Ma non fu per niente facile ricominciare una nuova vita.
Io e Maddalena, appena sistemata la nuova casa, ci mettemmo subito a lavorare. Lei aveva trovato un posto presso una fabbrica di tessuti, uno dei tanti del territorio, e io come arredatore in una grande catena di mobili. Lei tornava sempre a casa tranquilla, diceva che faceva il suo lavoro e non parlava con nessuno. Io invece, nei primi tempi, ebbi a scontrarmi con la diffidenza dei colleghi. Tutti mi chiedevano cosa ci facessi in Piemonte, dato il clima e il mare che avevamo. Uno di questi, il “Porrin”, raccontava che andava in Sardegna ogni anno; la figlia, sposata con un ricco industriale, aveva la casa al mare dalle parti di Porto Rotondo, in Costa Smeralda. Lui faceva da accompagnatore a figlia e nipotini nelle lunghe vacanze, mentre il marito di lei, passava il tempo a curare gli affari. Ma il Porrin, quando parlava di noi sardi, spesso ci dipingeva con una leggera punta di razzismo. Ci chiamava i “sardagnoli”, diminutivo dispregiativo che evocava gli asinelli della Giara. Come se noi fossimo tutti pastori e pecorai, o tutti assimilabili agli asini che abbondano dalle nostre parti.

Un giorno mi scocciai e gli ricordai di come i nostri padri avevano costruito L'Italia. Gli ricordai il Regno Sardo Piemontese, gli ricordai le battaglie della Brigata Sassari. Senza i Sardi l'Italia non si sarebbe mai unita, e il Piemonte sarebbe rimasto una distesa di mucche al pascolo. E poi gli dissi anche: «È pur vero che noi siamo famosi per i nostri asinelli, ma ricordati che i grossi somari stanno da altre parti». Smontare le idee del Porrin su di noi non fu facile, ma alla fine gli feci capire che con me era inutile fare apprezzamenti, perché io li giravo al mittente. Un giorno venimmo nuovamente a parole: «I Sardi non sanno trattare i turisti, li ripuliscono alla grande. Un giorno, lungo la strada per Porto Rotondo mi sono fermato per comprare una lattina di Coca Cola da uno seduto sul ciglio della strada. Questi era sotto ad un ombrellone ed aveva tra i piedi un frigo portatile. Mi ha chiesto diecimila lire per la lattina. Ci vuole coraggio. Alla fine glieli ho dati». «Non vedo cosa c'è di strano, ma ringrazia! Feci io, < Quello sotto il sole tutto il giorno, lì ad aspettare che tu passi e ti fermi perché hai sete. Che pretese hai. Io te l’avrei fatta pagare ventimila lire la lattina. Perché non capisci la buona volontà della gente nel guadagnarsi onestamente il pane? Poi magari tu, alla sera, vai nei locali della piazzetta e paghi cinquantamila lire un aperitivo con due olive». Alla fine il “Porrin” smise con il suo atteggiamento razzista, imparò ad apprezzarmi.

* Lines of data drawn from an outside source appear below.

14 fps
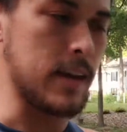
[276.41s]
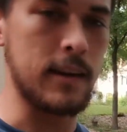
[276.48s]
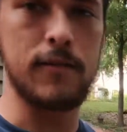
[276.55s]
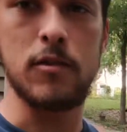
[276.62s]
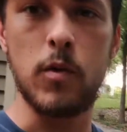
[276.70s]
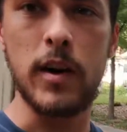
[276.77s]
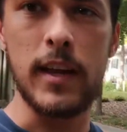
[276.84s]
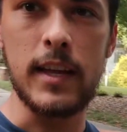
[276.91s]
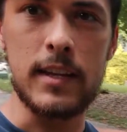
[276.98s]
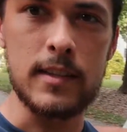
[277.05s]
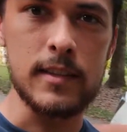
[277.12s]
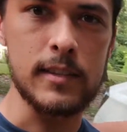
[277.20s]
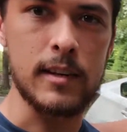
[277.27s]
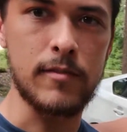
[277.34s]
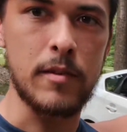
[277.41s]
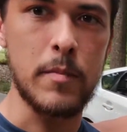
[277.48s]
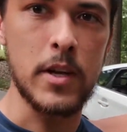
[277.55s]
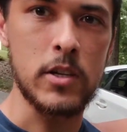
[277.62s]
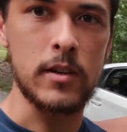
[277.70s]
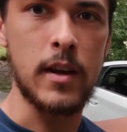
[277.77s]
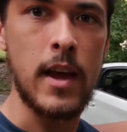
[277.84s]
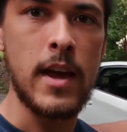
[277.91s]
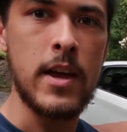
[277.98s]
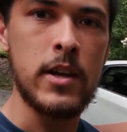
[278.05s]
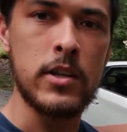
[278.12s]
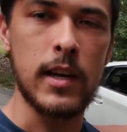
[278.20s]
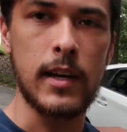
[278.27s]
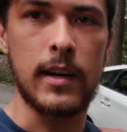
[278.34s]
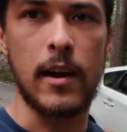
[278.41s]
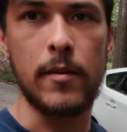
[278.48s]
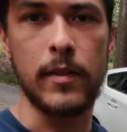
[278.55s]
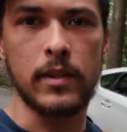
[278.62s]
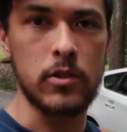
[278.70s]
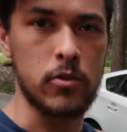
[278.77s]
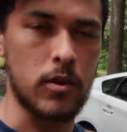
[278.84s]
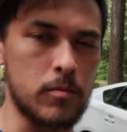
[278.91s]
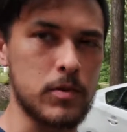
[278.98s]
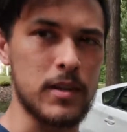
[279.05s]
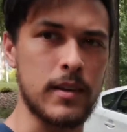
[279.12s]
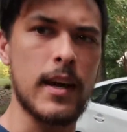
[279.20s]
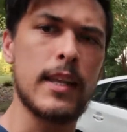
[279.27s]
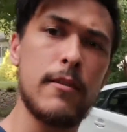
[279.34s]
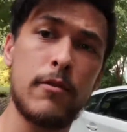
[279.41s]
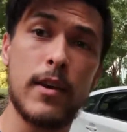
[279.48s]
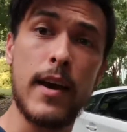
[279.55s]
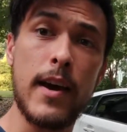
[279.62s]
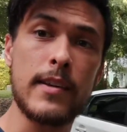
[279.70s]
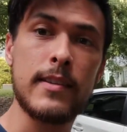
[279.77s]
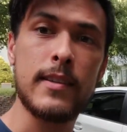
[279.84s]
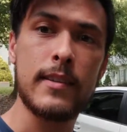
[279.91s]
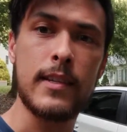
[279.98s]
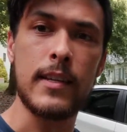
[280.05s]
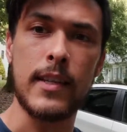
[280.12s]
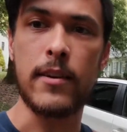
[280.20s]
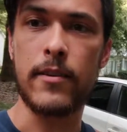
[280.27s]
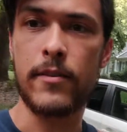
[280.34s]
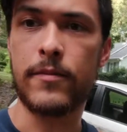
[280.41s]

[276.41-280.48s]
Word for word: And if you want any of the stuff I mentioned, check it out in the description. I love you guys. See you later.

E poi gli anni sono passati: oggi, io e Maddalena conduciamo una vita quasi serena. I nostri bambini si sono fatti grandi, e questi venti anni passati, li hanno formati nel carattere. Non rimpiangono la loro terra e la pensano solo al momento di andare in vacanza al mare. Hanno ben metabolizzato il cambiamento, grazie al fatto che da piccoli tutto è più facile. Io e la loro madre abbiamo fatto tutto questo per loro; e vederli sereni, con un buon lavoro, ormai quasi accasati, ci consola.

Io sento il peso degli anni. Ancora sento il dolore dello sradicamento. Condivido questo dolore con Maddalena; anche lei non ha ancora superato il trauma. Ci siamo ripromessi di ritornare alla nostra terra quando ci daranno la pensione. Non siamo riusciti a mettere radici su questo suolo. Non so se è per via della durezza di questa terra, fatta di pietra e di nebbia. Terra che non ti avvisa del freddo che arriva, dove l'autunno è sempre a braccetto dell'inverno. Non ci siamo abituati al clima che tutto rende di ghiaccio, persino la ghiaia sotto al tuo passo. Non mi sono abituato al verde d'estate delle valli, quando la mia terra d'estate è bruciata dal sole, e viceversa, alla terra mia verde d'inverno, quando questa terra che mi ospita è gialla bruciata dal gelo.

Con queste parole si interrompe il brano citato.